La recente aggressione delle Forze di difesa israeliane (IDF) contro i peacekeepers della missione Unifil e un atto gravissimo che, giustamente, ha sollevato un’ondata di sdegno e preoccupazione a livello globale.
Che sia chiaro  Quei colpi sparati dalle “Forze di difesa israeliane” contro il contingente Onu in Libano indignano fortemente anche me, che più di una volta sono stata ospite della base di Unifil (quando era comandante il generale Graziano). Ma questa azione, considerata un crimine di guerra da molti esperti e osservatori, si inserisce in un contesto di violenza e instabilità che ormai da anni caratterizza il Medioriente. E poi, la reazione della comunità internazionale, in particolare quella italiana, sembra avere una doppia faccia, rivelando ambiguità e ipocrisia nella valutazione delle responsabilità.

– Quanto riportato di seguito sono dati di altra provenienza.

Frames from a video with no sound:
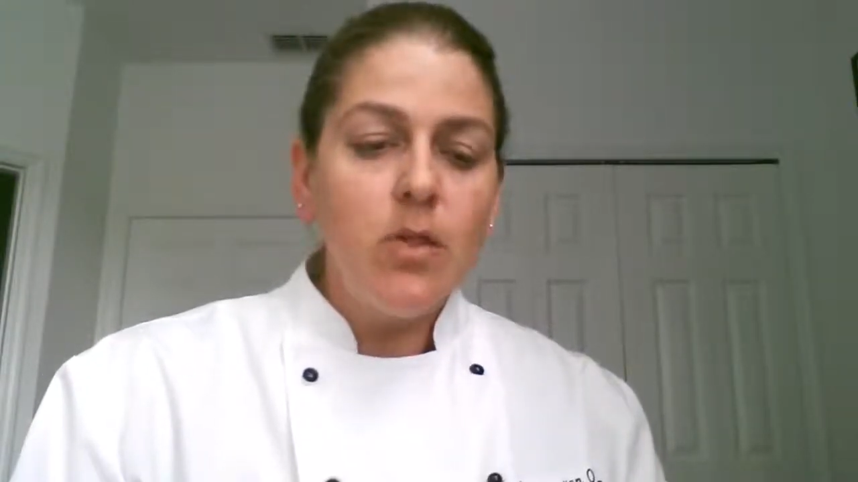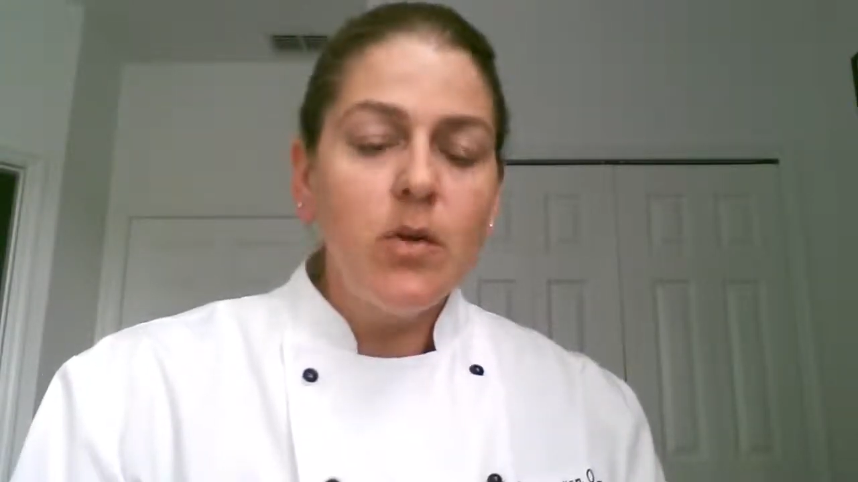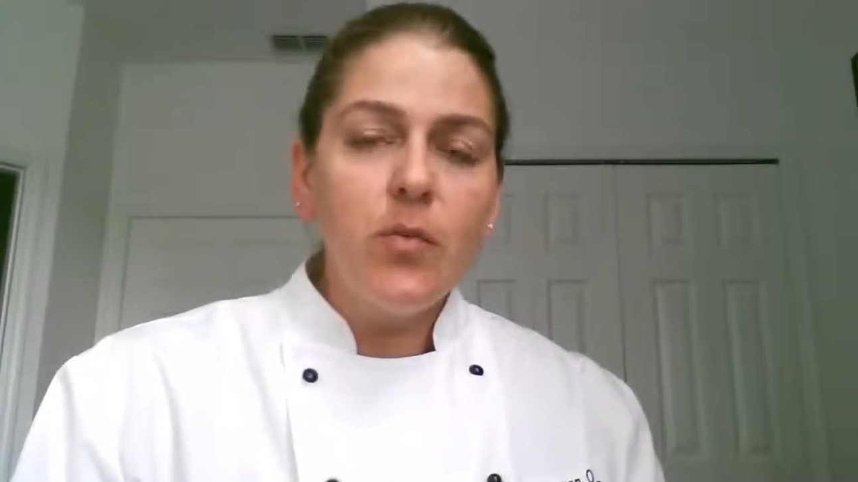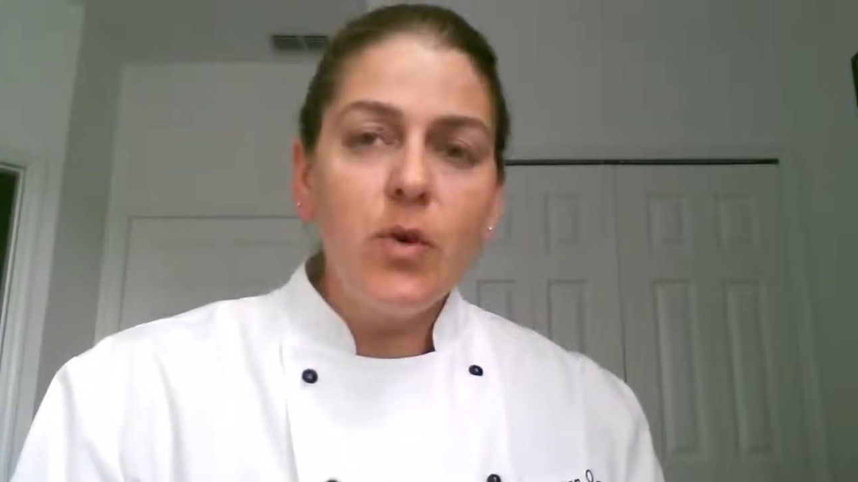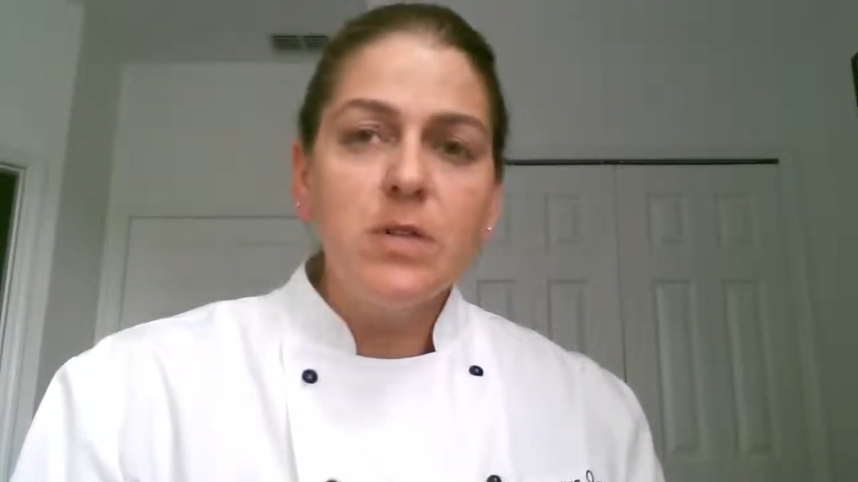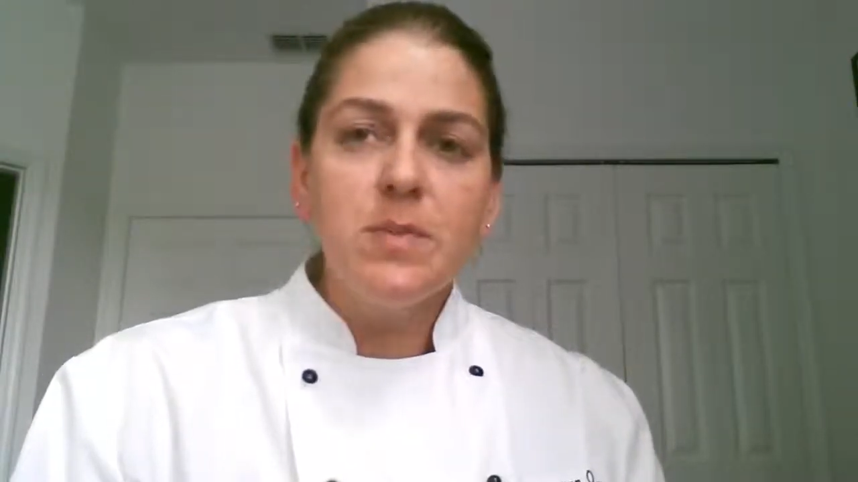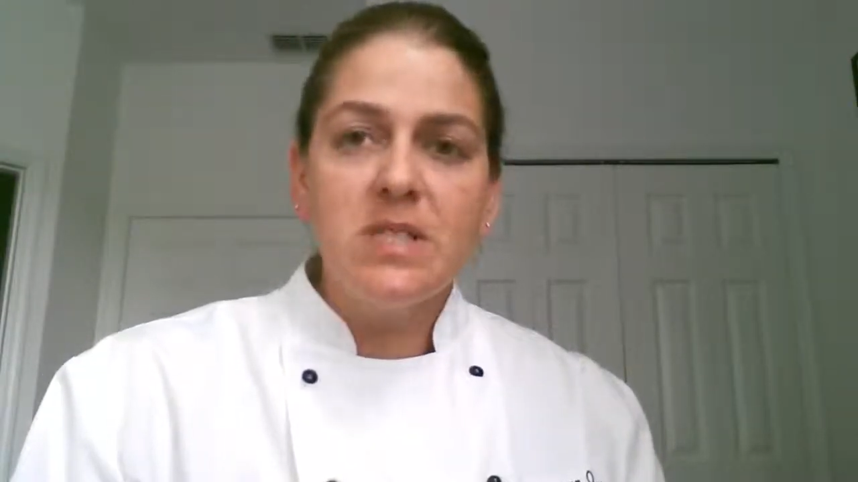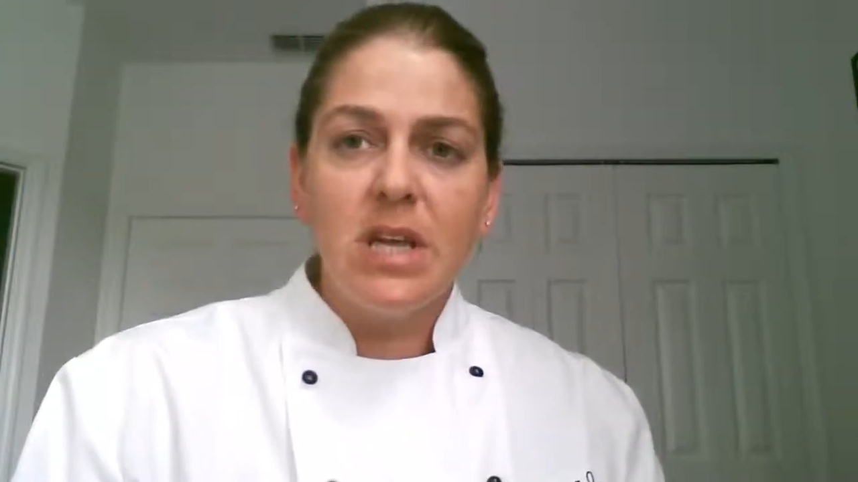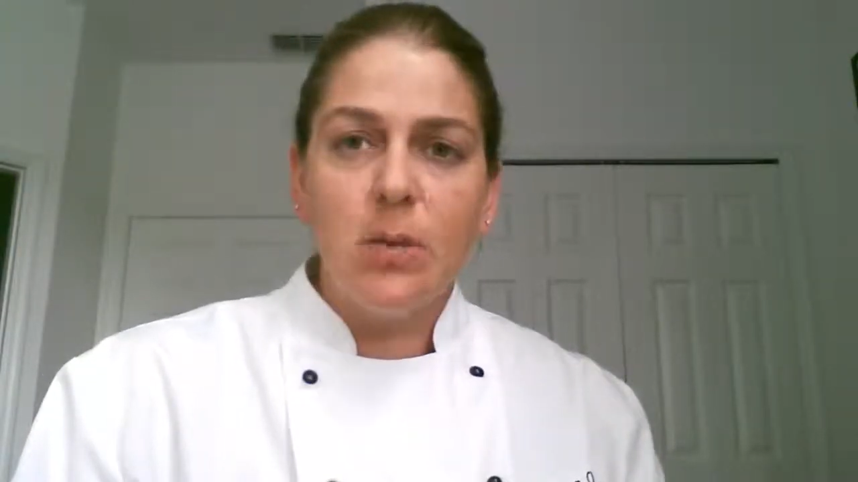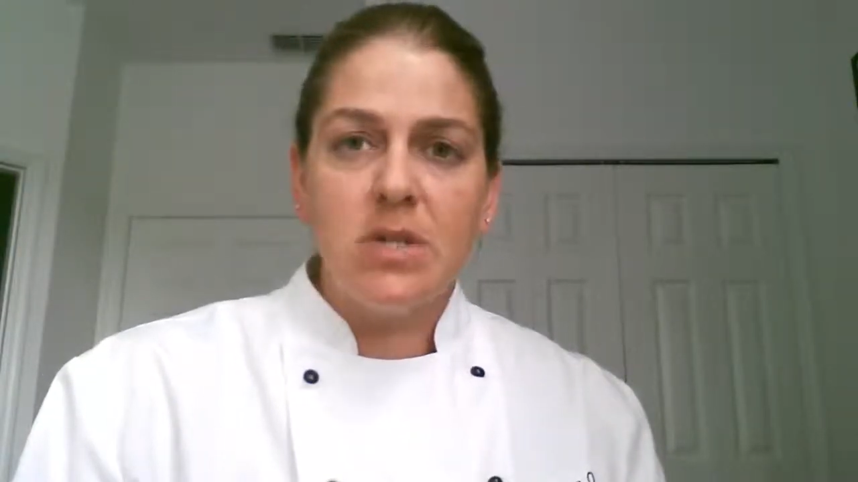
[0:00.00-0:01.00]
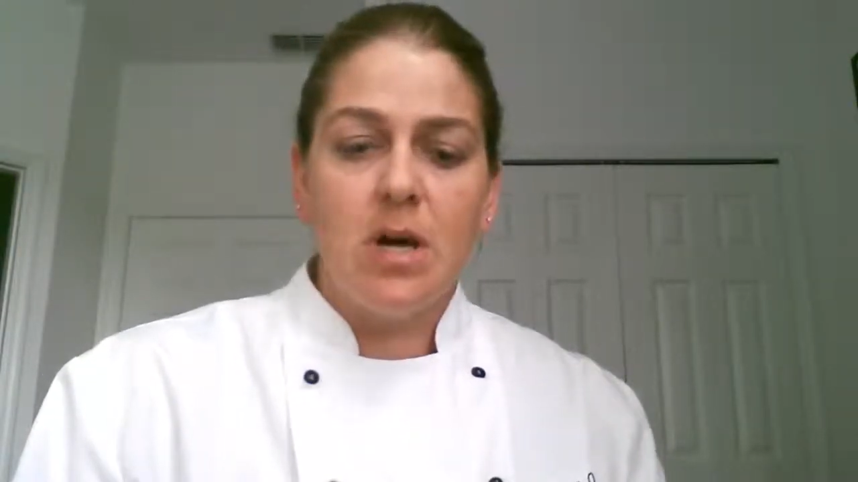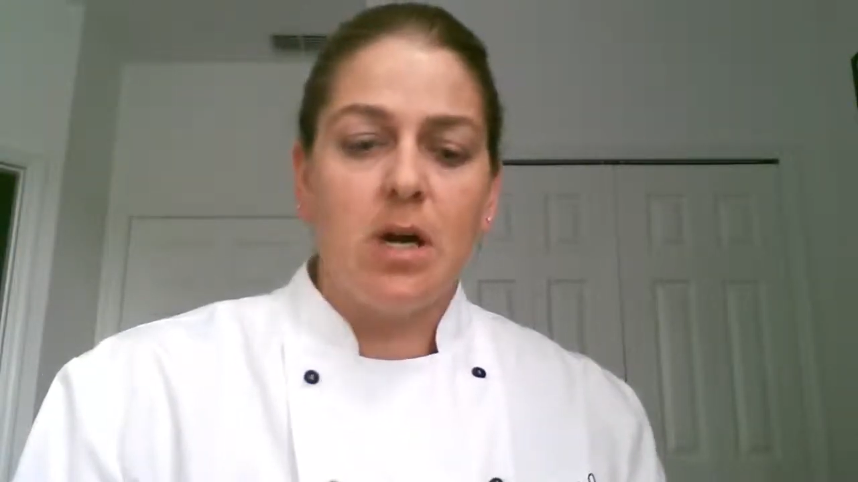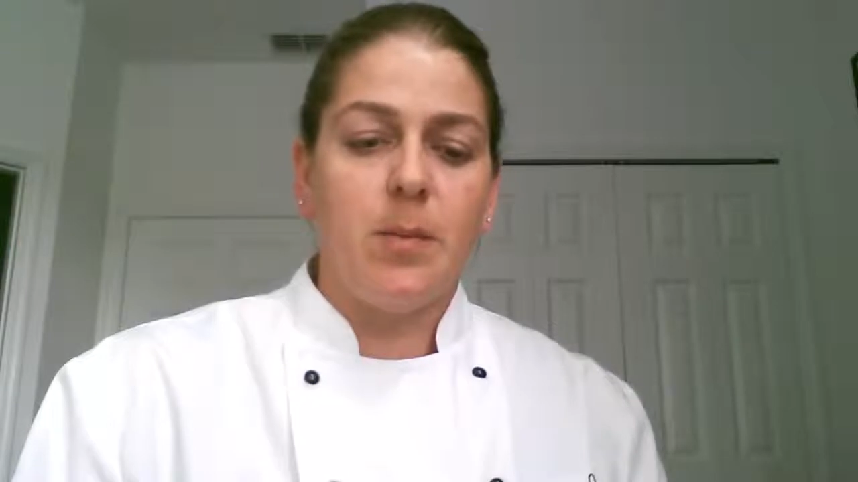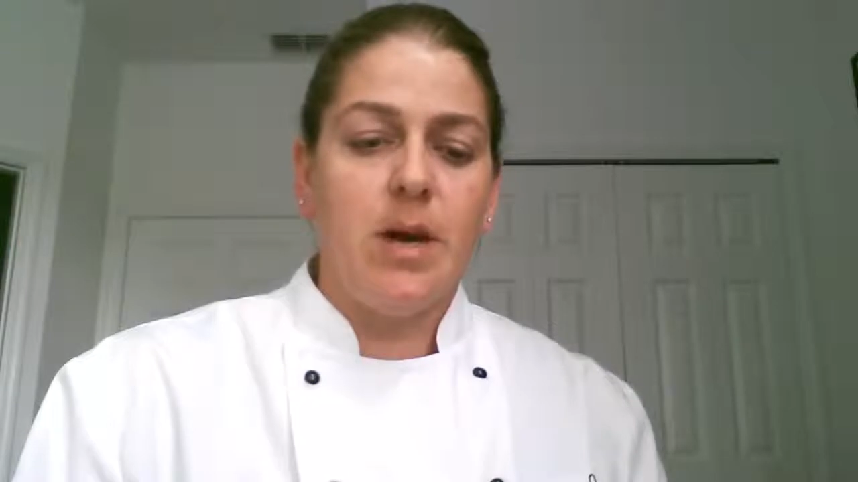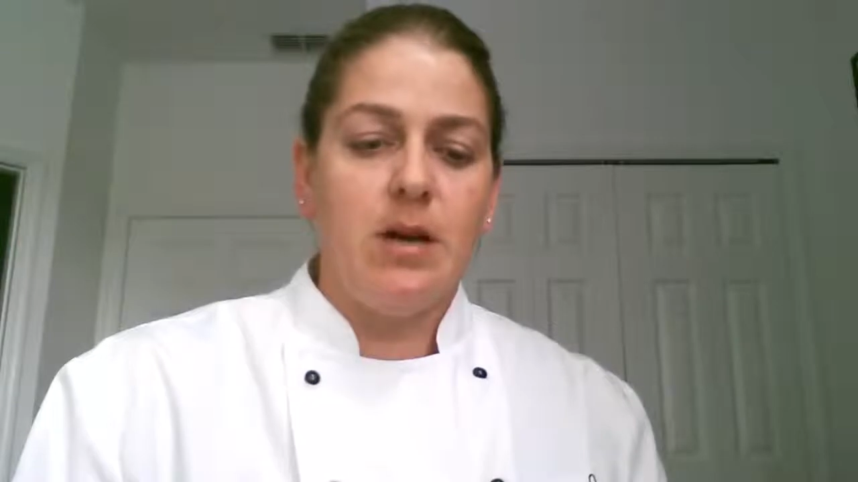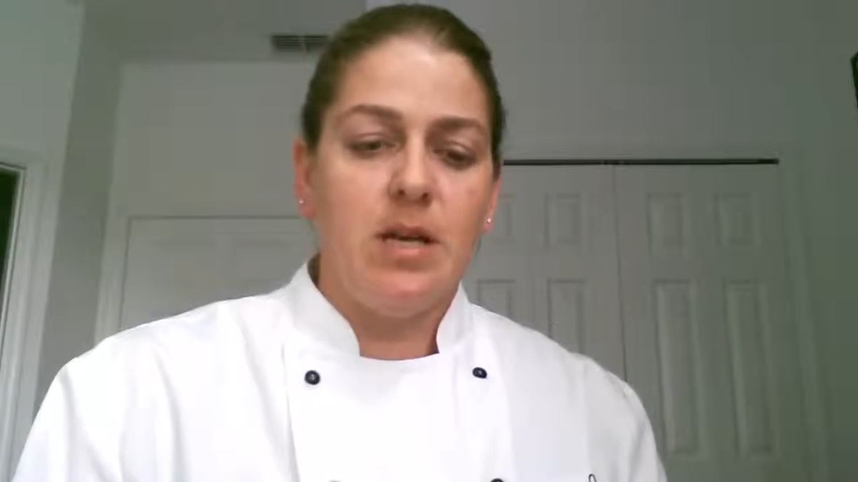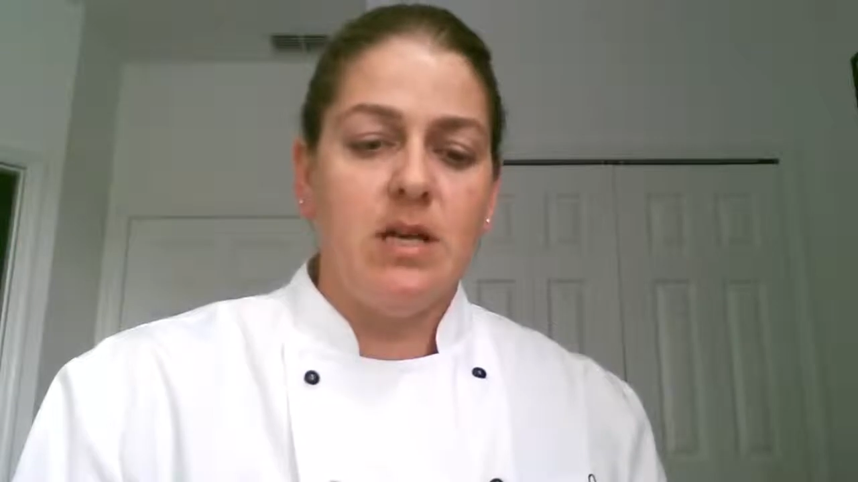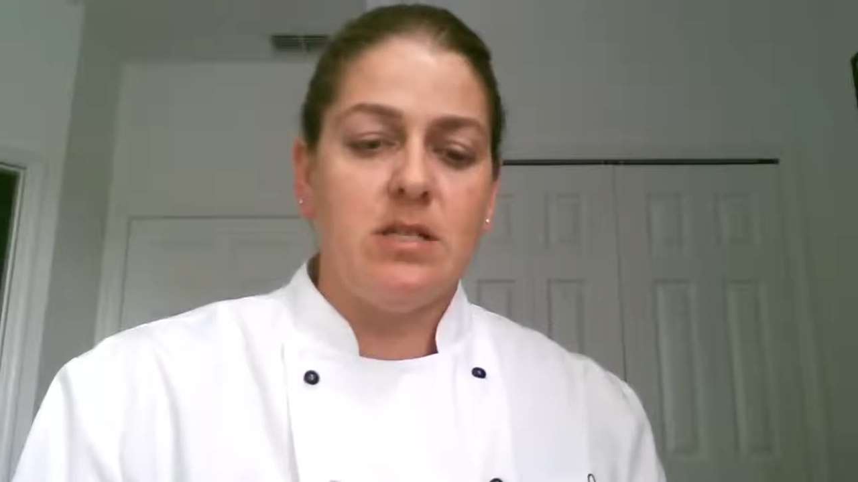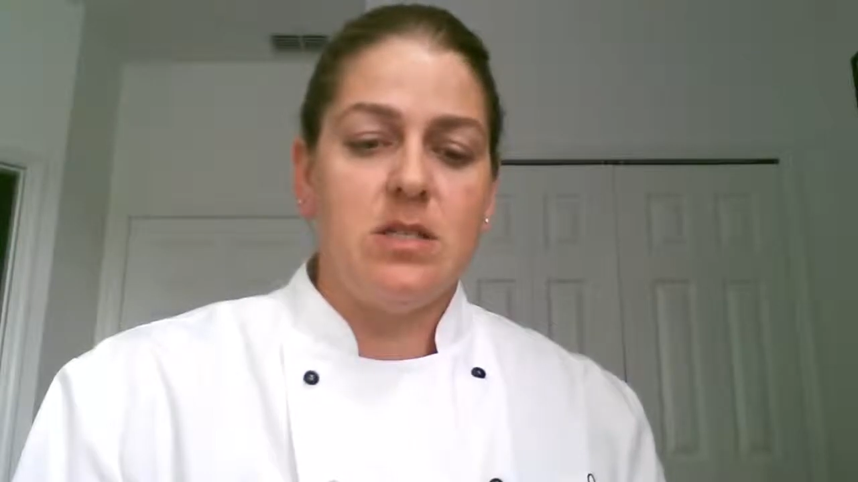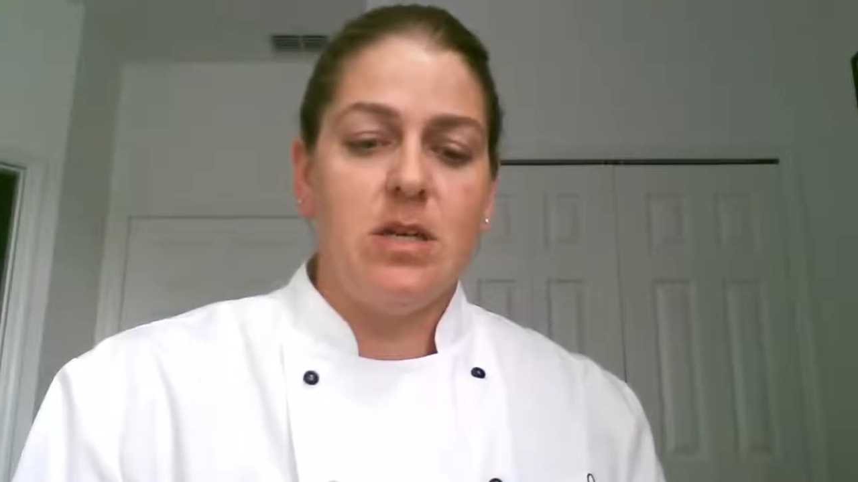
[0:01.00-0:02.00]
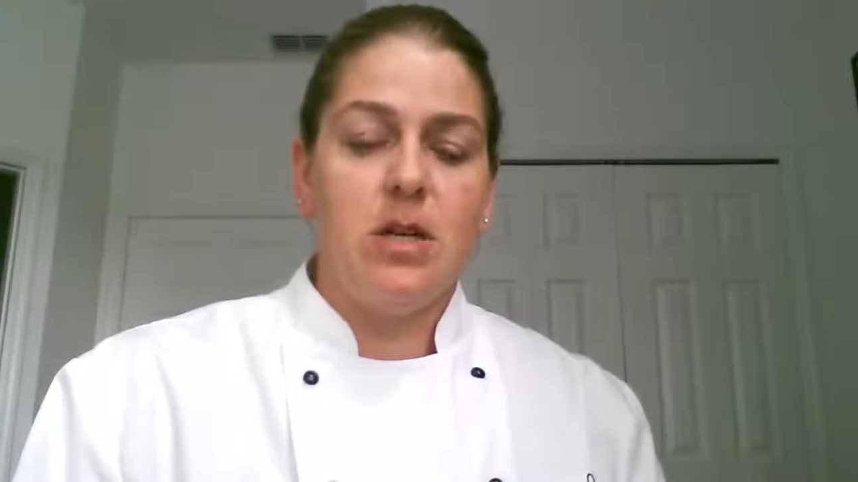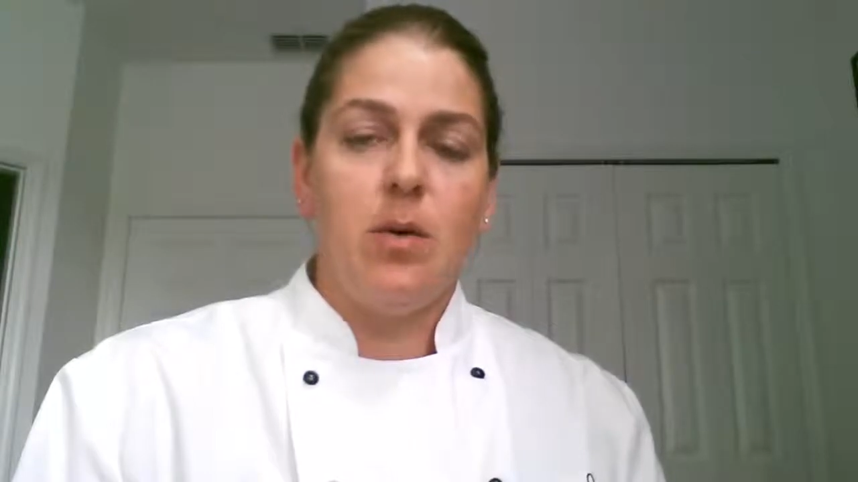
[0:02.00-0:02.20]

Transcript: the first mistake we talk about is,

Da un lato, l’attenzione mediatica si è focalizzata sull’attacco a Unifil, destando preoccupazione per la sicurezza delle forze di pace e l’integrità di tutti gli operatori della missione internazionale.
È innegabile che l’aggressione contro questi caschi blu, i quali operano per mantenere la stabilità in un’area già profondamente scossa da conflitti, meriti una ferma condanna.
Dall’altro, la comunità internazionale, con l’Italia in prima linea, ha mostrato una sorprendente sottofferta di analisi critica rispetto alla strage quotidiana a Gaza e ai raid aerei in Libano da parte di Israele. Una contraddizione inaccettabile.
L’atteggiamento italiano nei confronti del Governo israeliano è storicamente caratterizzato da un sottile equilibrio. Mentre si esprimono condanne nei confronti di attacchi come quelli a Unifil, le stesse voci sono silenziose quando si tratta di riconoscere le responsabilità di Israele nella sofferenza dei civili palestinesi.
Questa ambiguità mette in luce una mancanza di coerenza nei valori che l’Italia e l’Europa dicono di difendere.
Il dibattito internazionale si è in gran parte concentrato su un “approccio selettivo” all’umanità, dove alcune vite – quelle dei caschi blu e dei cittadini di paesi occidentali – sembrano avere un valore maggiore rispetto ad altre, come quelle dei palestinesi. È un’incoerenza che non può passare inosservata, soprattutto in un contesto in cui il diritto internazionale e i diritti umani dovrebbero essere universali.
In un momento di crisi come quello attuale, la comunità internazionale deve chiedersi: quali sono le reali conseguenze della nostra retorica? Possono essere considerati crimini di guerra solo alcuni attacchi, mentre altri rimangono impuniti e sottovalutati?
È tempo di un cambio di paradigma, che abbandoni l’ipocrisia e affronti con coraggio le responsabilità di tutti i protagonisti.
L’attacco delle forze israeliane contro i caschi blu di Unifil, lungi dall’essere un episodio isolato, rappresenta l’ultimo e più grave sintomo della generale instabilità della regione e della mancanza di un vero impegno da parte della comunità internazionale per garantire la pace e la giustizia.
È urgente che le nazioni tutte, Italia inclusa, smettano di avere una visione parziale e inizino a considerare tutte le vite come ugualmente preziose, impegnandosi a porre fine alle violenze in tutte le sue forme. Solo così si potrà sperare in un futuro di pace duratura nella regione.